Избранное. Тройственный образ совершенства - стр. 102
XVIII
Кочевники Синайской пустыни восприняли мир как неистовство и ярость движения, как бушующий ураган огня. Или нет: так они восприняли не внешний мир, но собственный дикий, пламенный, необузданный дух – сердце и вместилище мира. Вселенная и единосущный ей человеческий дух – неукротимый огненный вихрь: вот познание, олицетворенное в образе библейского Бога. Не так, как объясняют историки, – что еврейский Бог – бог горной страны, бог гроз и молнии; наоборот, из всемирной сущности, из огненной природы Бога народный разум вывел, как признаки его, и сопутствие ему грозы, и проявление его в виде пламени. «Дух Божий», создавший все, mach elohim, то есть изначальная и вечная субстанция мира, – огонь, другими словами, движение как стихия.
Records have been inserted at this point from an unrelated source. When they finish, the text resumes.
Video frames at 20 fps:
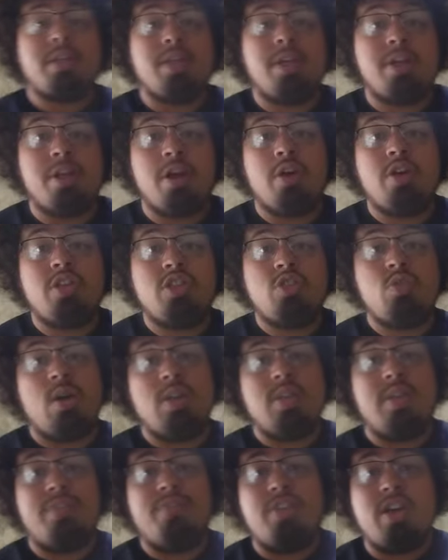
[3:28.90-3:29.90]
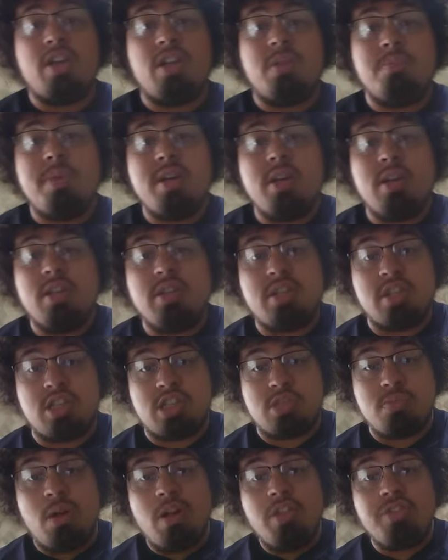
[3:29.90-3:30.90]
you know, and do all the fundamental, the
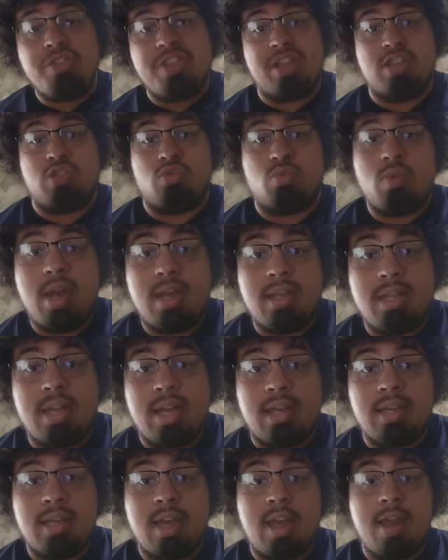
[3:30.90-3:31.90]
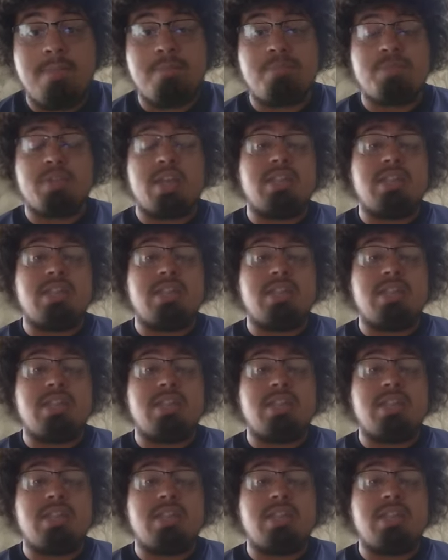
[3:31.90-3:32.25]
small things right in that game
Это безыменный и безликий, но реальный Бог, носящийся самумом по миру, распаляющийся пламенем, извергающий дым и горящие уголья, плавящий горы, бешено-вспыльчивый, беспощадный, ревнивый, нетерпеливый, забывчивый. Этот образ сложился несомненно в результате долгих исканий и глубокого брожения, когда накоплялись, и проверялись, и медленно приводились к единству собственные восприятия народа, и перерабатывались усвоенные извне обобщения в согласии с народной мыслью. Для нас безразлично, из каких крупиц – местных или иноземных – он слеплен: в том виде, каким рисуют образ Бога древнейшие части Библии, он – неоспоримое создание еврейского народного духа.
Но чистое созерцание не дано человеку. Уже начальное познание мира есть его истолкование, а истолкование неизбежно содержит в себе уразумение должного, законодательный образ мира. Поэтому всякая религия уже в свой мифический период есть вместе и законодательство; и древний еврейский Бог – не просто владыка, но также и мировой законодатель, прообраз и олицетворение совокупности сил, образующих вселенную, но в их безостановочном движении, другими словами, – олицетворение тех непреложных стремлений к совершенству, которые человек ощущал в своем духе и видел стихийно проявляющимися в своем общежитии. Однако в эту раннюю эпоху созерцание и истолкование еще далеко преобладают над законодательным или моральным элементом религии. Бог Синайских кочевников, вторгнувшихся в Ханаан, – преимущественно энергия. У него уже есть ясный замысел миростроительства, и в общем он настойчиво осуществляет свой план, – образ личного и мирового совершенства уже сложился в человеческом духе. Но борьба с природой вне и внутри себя была еще слишком трудна и принуждала человека направлять всю зоркость на изучение ближайшей действительности; активные энергии чувствовались несравненно сильнее потенциальных – и Бог был нужен людям прежде всего как наглядная схема мира, как систематическая сводка их проверенных наблюдений над миром. Мирообъяснительный миф был для них то же, что для иностранца – план незнакомого города: вещь неоценимой практической важности.
Но черты долженствования, с самого начала сквозившие в объяснительной схеме, с каждым днем все яснее проступают и постепенно сами складываются в систему. Пламенно-яростный мир обступил человека и огненными языками, жгущими тело, дает знать ему свою волю. Его приказы внутренно-принудительны в созданиях; долг, возлагаемый им на человека, совпадает с жизненной выгодой человека. Мир говорит: хочешь здоровья, покоя, успехов, хочешь счастия – живи закономерно; а жить закономерно значит жить по моей воле.